** Opening ENTRIES SHOWN block **

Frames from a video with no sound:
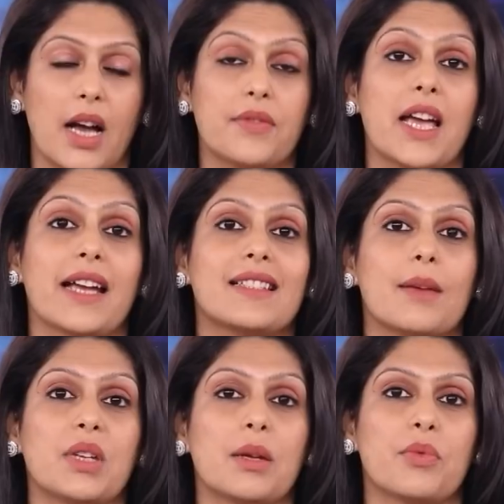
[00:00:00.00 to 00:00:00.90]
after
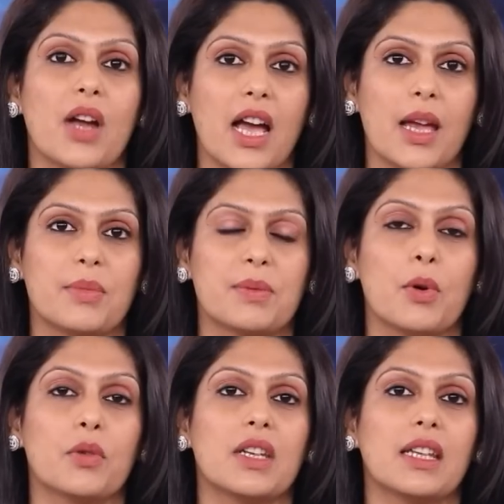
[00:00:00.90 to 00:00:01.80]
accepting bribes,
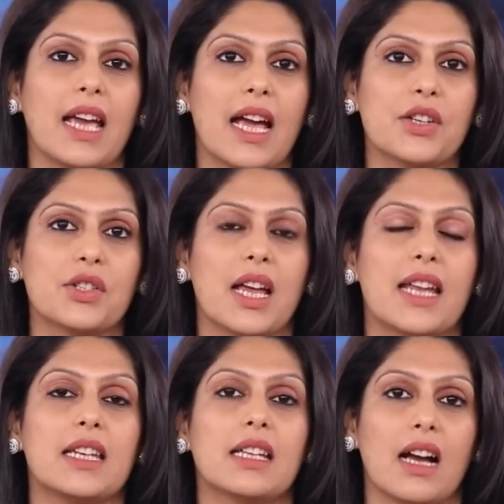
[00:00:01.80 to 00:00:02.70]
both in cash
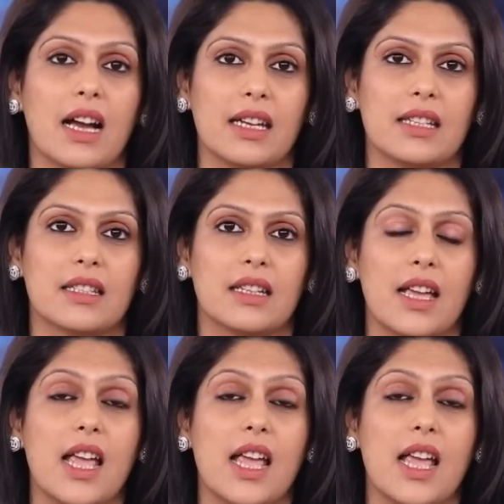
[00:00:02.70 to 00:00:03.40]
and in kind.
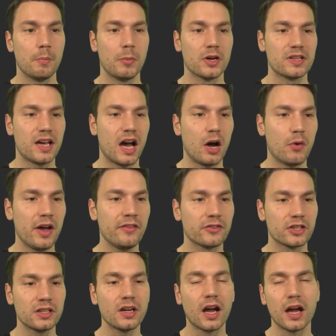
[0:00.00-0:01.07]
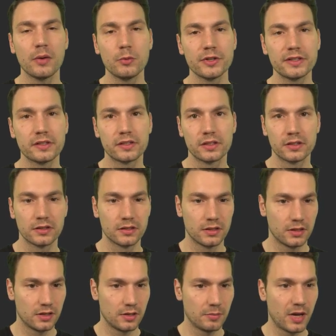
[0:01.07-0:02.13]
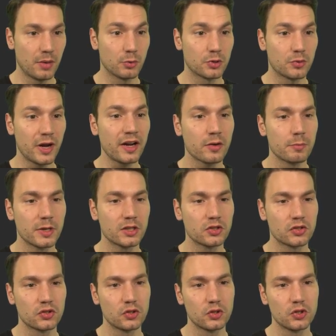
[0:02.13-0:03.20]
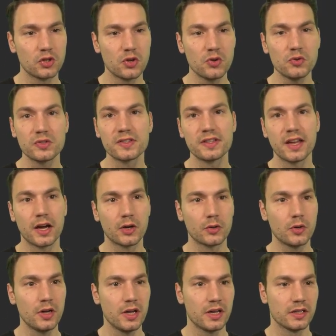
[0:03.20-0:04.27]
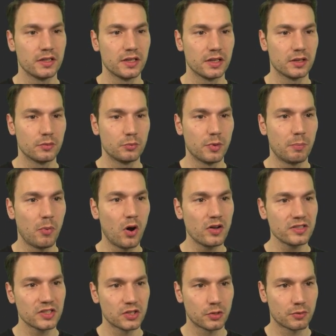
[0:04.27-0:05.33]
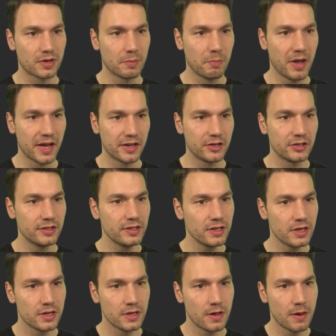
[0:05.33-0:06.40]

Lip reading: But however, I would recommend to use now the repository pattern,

** Closing ENTRIES SHOWN block **

— YOUR OBJECTIVE —
Restate the records above in full and word for word, but do not carry over any pictures.

— SOLUTION FOR THIS TASK —
Frames from a video with no sound:
[00:00:00.00 to 00:00:00.90]
after
[00:00:00.90 to 00:00:01.80]
accepting bribes,
[00:00:01.80 to 00:00:02.70]
both in cash
[00:00:02.70 to 00:00:03.40]
and in kind.
[0:00.00-0:01.07]
[0:01.07-0:02.13]
[0:02.13-0:03.20]
[0:03.20-0:04.27]
[0:04.27-0:05.33]
[0:05.33-0:06.40]

Lip reading: But however, I would recommend to use now the repository pattern,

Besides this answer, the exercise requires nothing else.